Overview

Prolactinoma is a noncancerous tumor of the pituitary gland. This tumor causes the pituitary to make too much of a hormone called prolactin. The major effect of prolactinoma is decreased levels of some sex hormones — estrogen in women and testosterone in men.

Although prolactinoma isn't life-threatening, it can cause vision difficulties, infertility and other problems. Prolactinoma is the most common type of hormone-producing tumor that can develop in your pituitary gland.

Doctors can often treat prolactinoma with medications to restore your prolactin level to normal. Surgery to remove the pituitary tumor also might be an option.

Symptoms

Prolactinoma might not cause any noticeable signs or symptoms. However, excessive prolactin in your blood (hyperprolactinemia) or pressure on surrounding tissues from a large tumor can cause signs or symptoms.
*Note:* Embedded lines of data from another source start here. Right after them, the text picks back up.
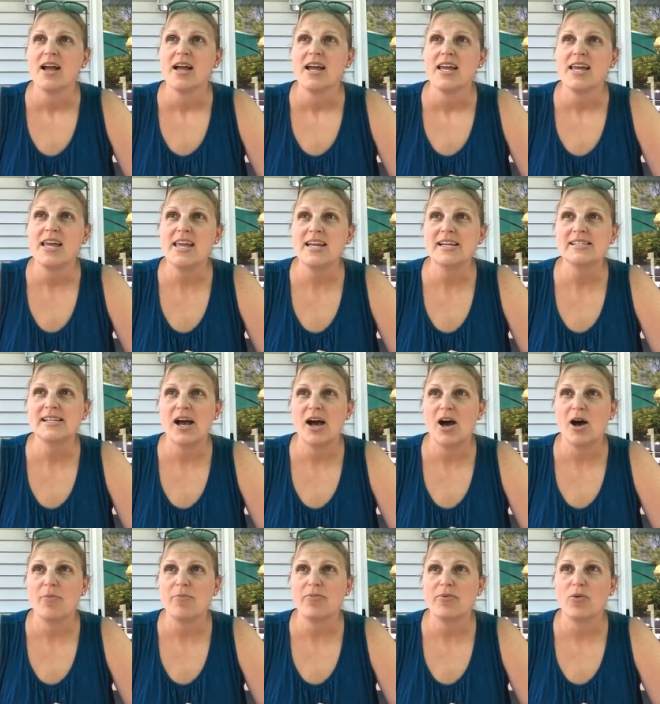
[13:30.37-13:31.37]
He is
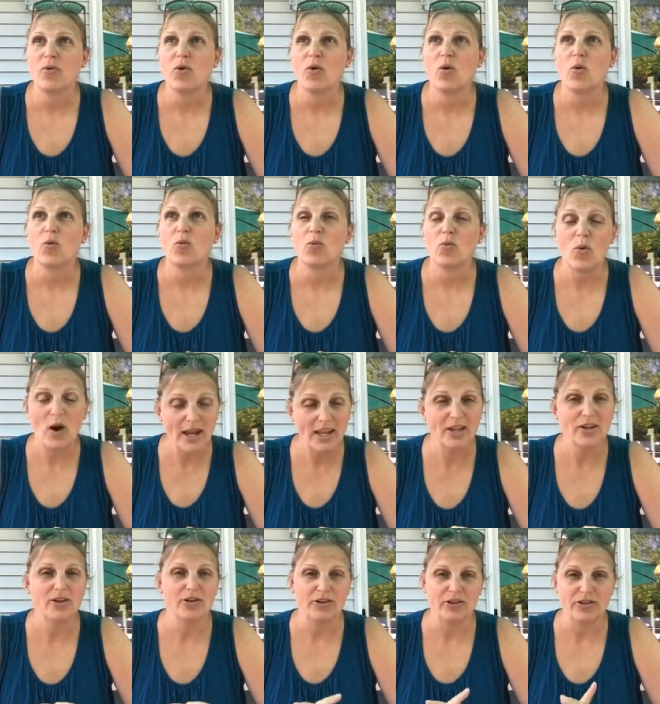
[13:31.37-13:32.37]
up
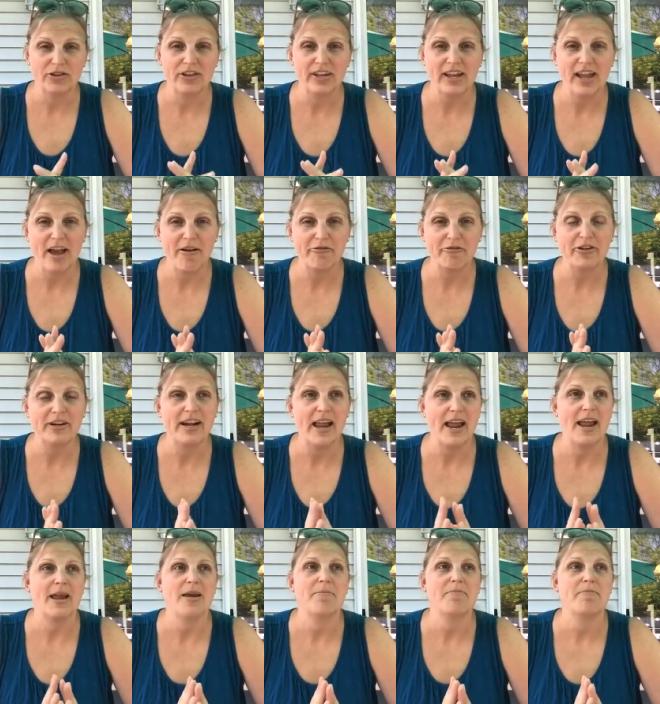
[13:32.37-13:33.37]
regularly every
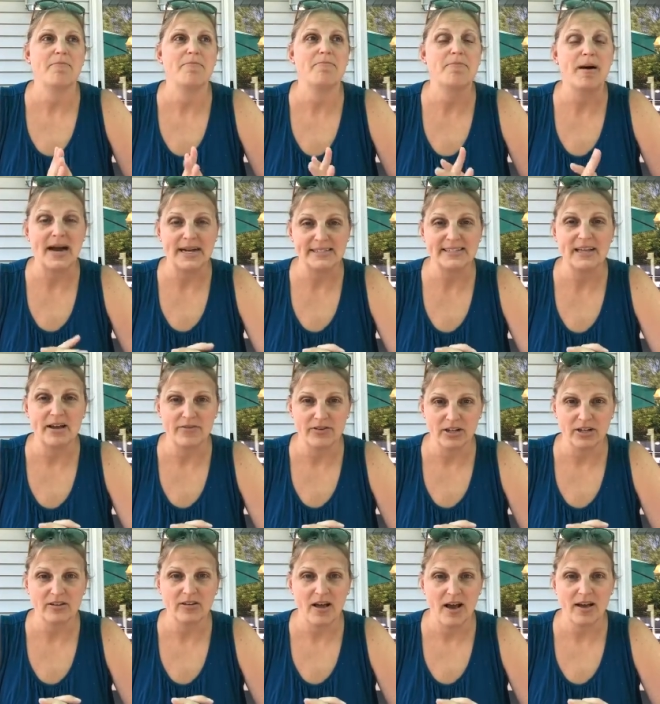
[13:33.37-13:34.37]
day by
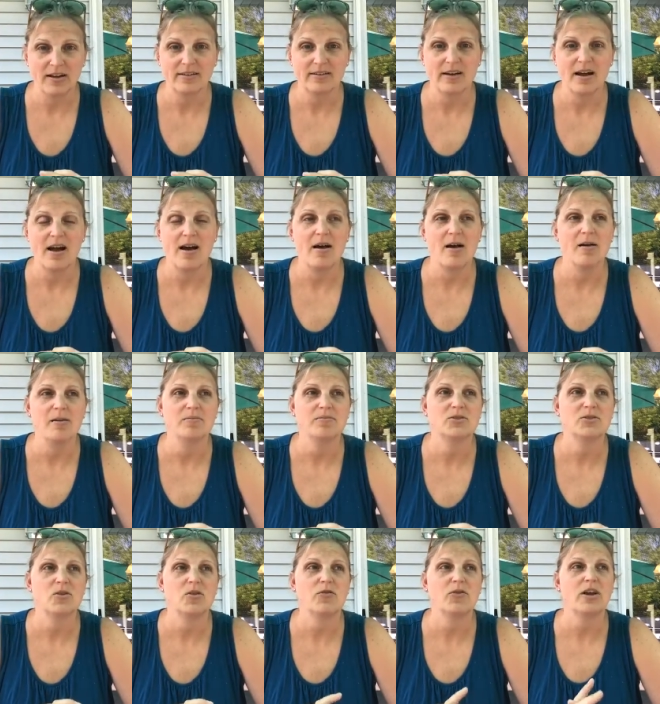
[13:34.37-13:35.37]
7 o'clock.
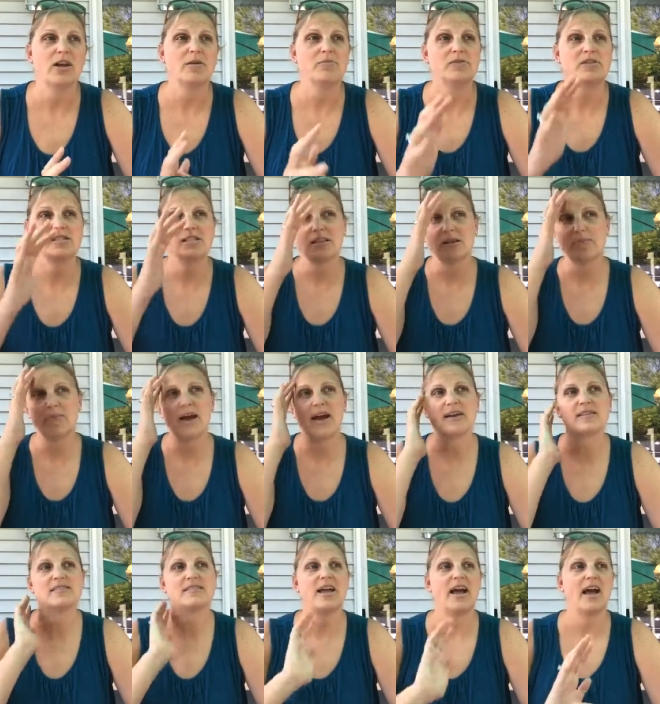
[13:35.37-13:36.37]
So for him to sleep
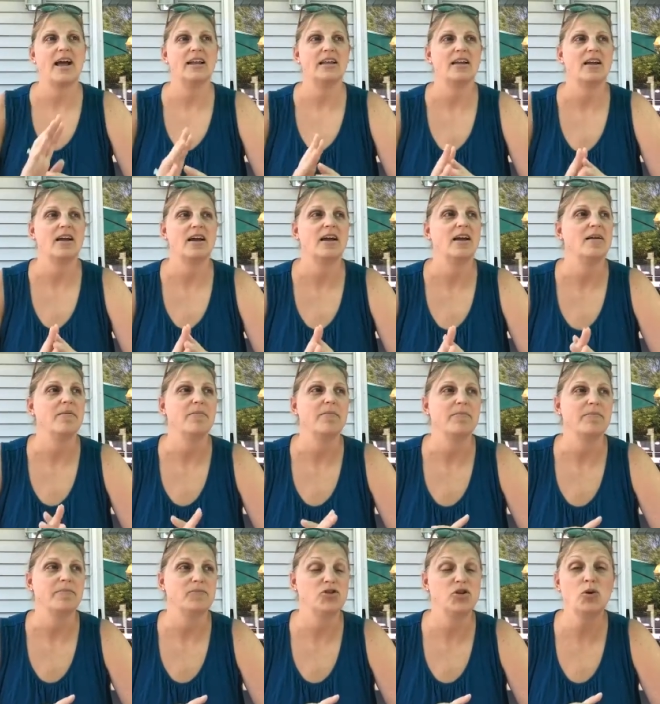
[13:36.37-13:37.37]
past that,
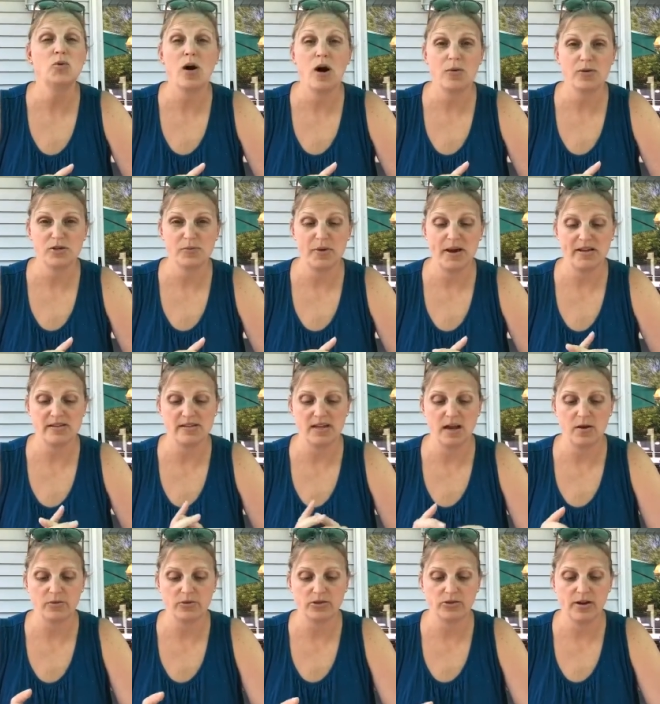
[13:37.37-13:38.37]
2 hours past
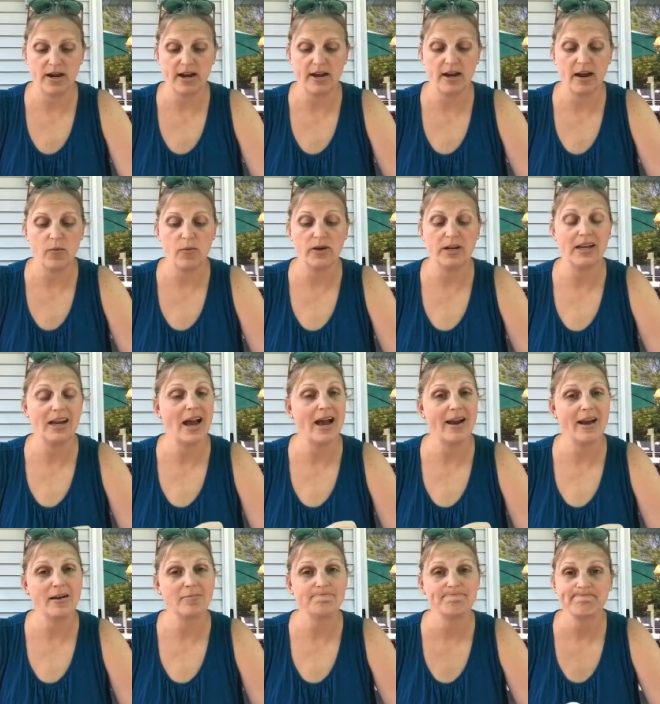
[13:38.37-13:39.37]
that was great. And when he got
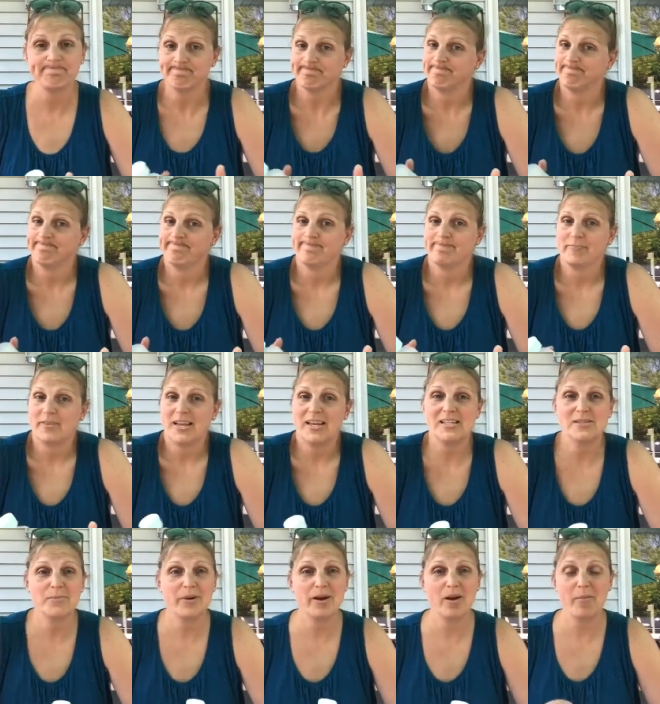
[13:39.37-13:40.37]
up,
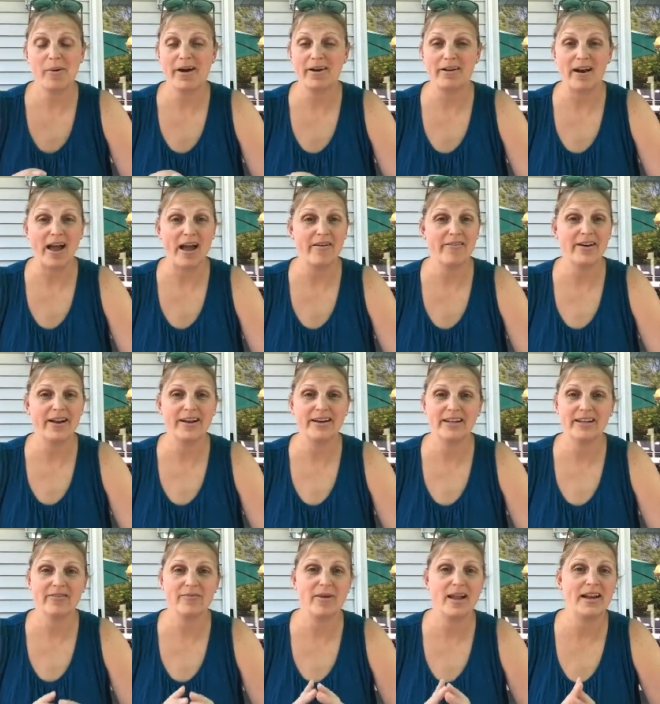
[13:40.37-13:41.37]
he's been all better. I haven't had
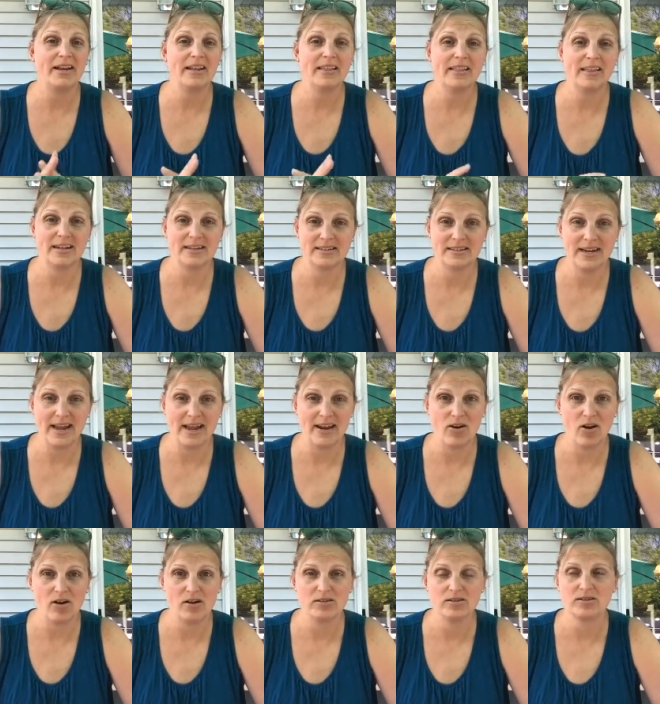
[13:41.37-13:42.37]
to give him anything today at
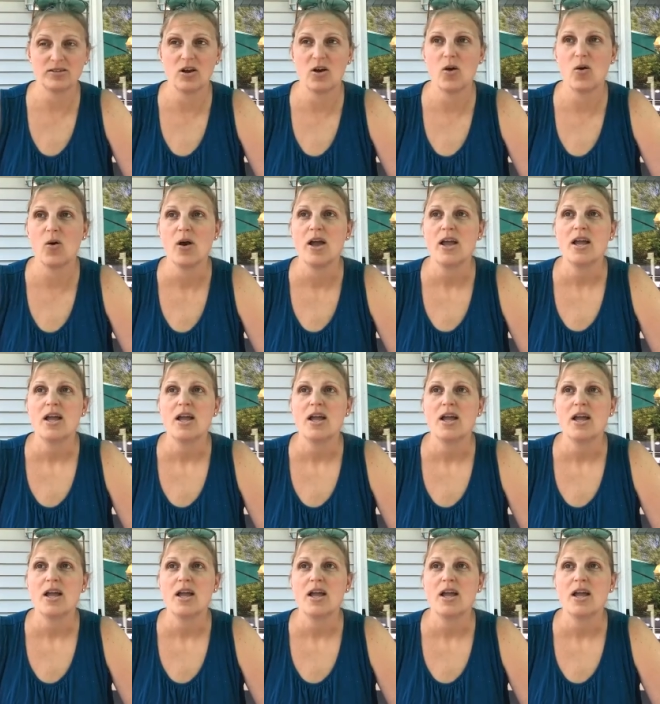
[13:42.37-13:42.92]
all. So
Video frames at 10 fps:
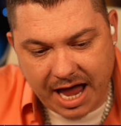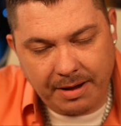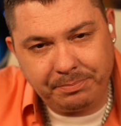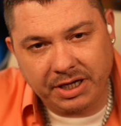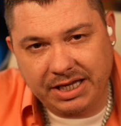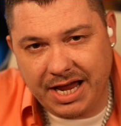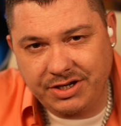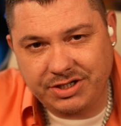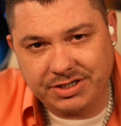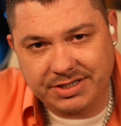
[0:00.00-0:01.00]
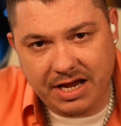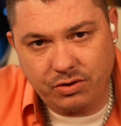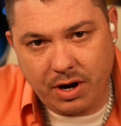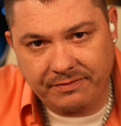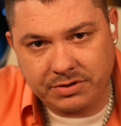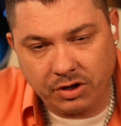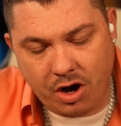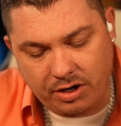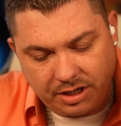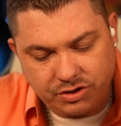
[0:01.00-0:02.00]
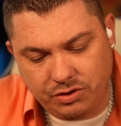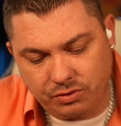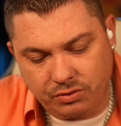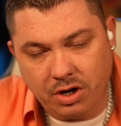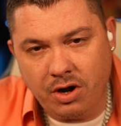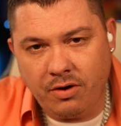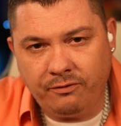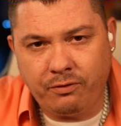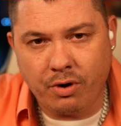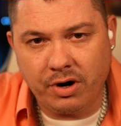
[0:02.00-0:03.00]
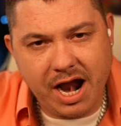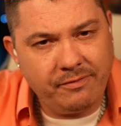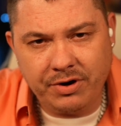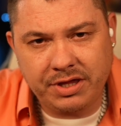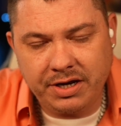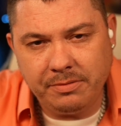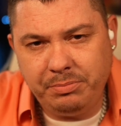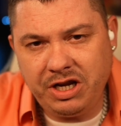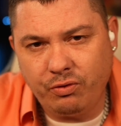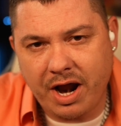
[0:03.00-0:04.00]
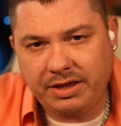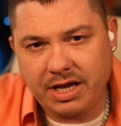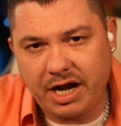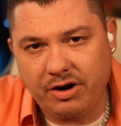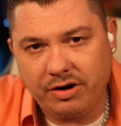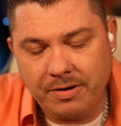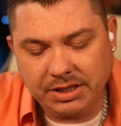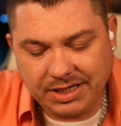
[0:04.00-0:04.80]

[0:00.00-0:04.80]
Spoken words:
applications that you have to log into for everything to be right there.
Because elevated prolactin can disrupt the reproductive system (hypogonadism), some of the signs and symptoms of prolactinoma are specific to females or males.

In females, prolactinoma can cause:

  • Irregular menstrual periods or no menstrual periods
  • Milky discharge from the breasts when not pregnant or breast-feeding
  • Painful intercourse due to vaginal dryness
  • Acne and excessive body and facial hair growth

In males, prolactinoma can cause:

  • Erectile dysfunction
  • Decreased body and facial hair
  • Enlarged breasts, uncommonly

In both sexes, prolactinoma can cause:

  • Low bone density
  • Reduction of other hormone production by the pituitary gland as a result of tumor pressure
  • Loss of interest in sexual activity
  • Headaches
  • Visual disturbances
  • Infertility

Women tend to notice signs and symptoms earlier than men do, when tumors are smaller in size, probably because of missed or irregular menstrual periods. Men tend to notice signs and symptoms later, when tumors are larger and more likely to cause headache or vision problems.

When to see a doctor

If you develop signs and symptoms associated with prolactinoma, see your doctor to determine the cause.

Causes

Prolactinoma is one type of tumor that develops in the pituitary gland. The cause of these tumors is unknown.

The pituitary gland is a small bean-shaped gland situated at the base of your brain. Despite its small size, the pituitary gland influences nearly every part of your body. Its hormones help regulate important functions such as growth, metabolism, blood pressure and reproduction.

Other possible causes of prolactin overproduction include medications, other types of pituitary tumors, an underactive thyroid gland, ongoing irritation to the chest, pregnancy and breast-feeding.

Risk factors

More prolactinomas occur in women than men. The disorder is rare in children.

Complications

Complications of prolactinoma may include:

  • Bone loss (osteoporosis). Too much prolactin can reduce production of the hormones estrogen and testosterone, resulting in decreased bone density and an increased risk of osteoporosis.
  • Pregnancy complications. During a normal pregnancy, the production of estrogen increases. If you are pregnant and have a large prolactinoma, these high levels of estrogen may cause tumor growth and associated signs and symptoms, such as headaches and changes in vision.
  • Vision loss. Left untreated, a prolactinoma may grow large enough to compress your optic nerve. This can cause a loss of peripheral vision.
  • Low levels of other pituitary hormones. With larger prolactinomas, pressure on the normal pituitary gland can lead to lower levels of other hormones controlled by the pituitary, including thyroid hormones and cortisol (a stress-response hormone).

If you have prolactinoma and you want to become or are already pregnant, talk to your doctor. Adjustments in your treatment and monitoring may be necessary.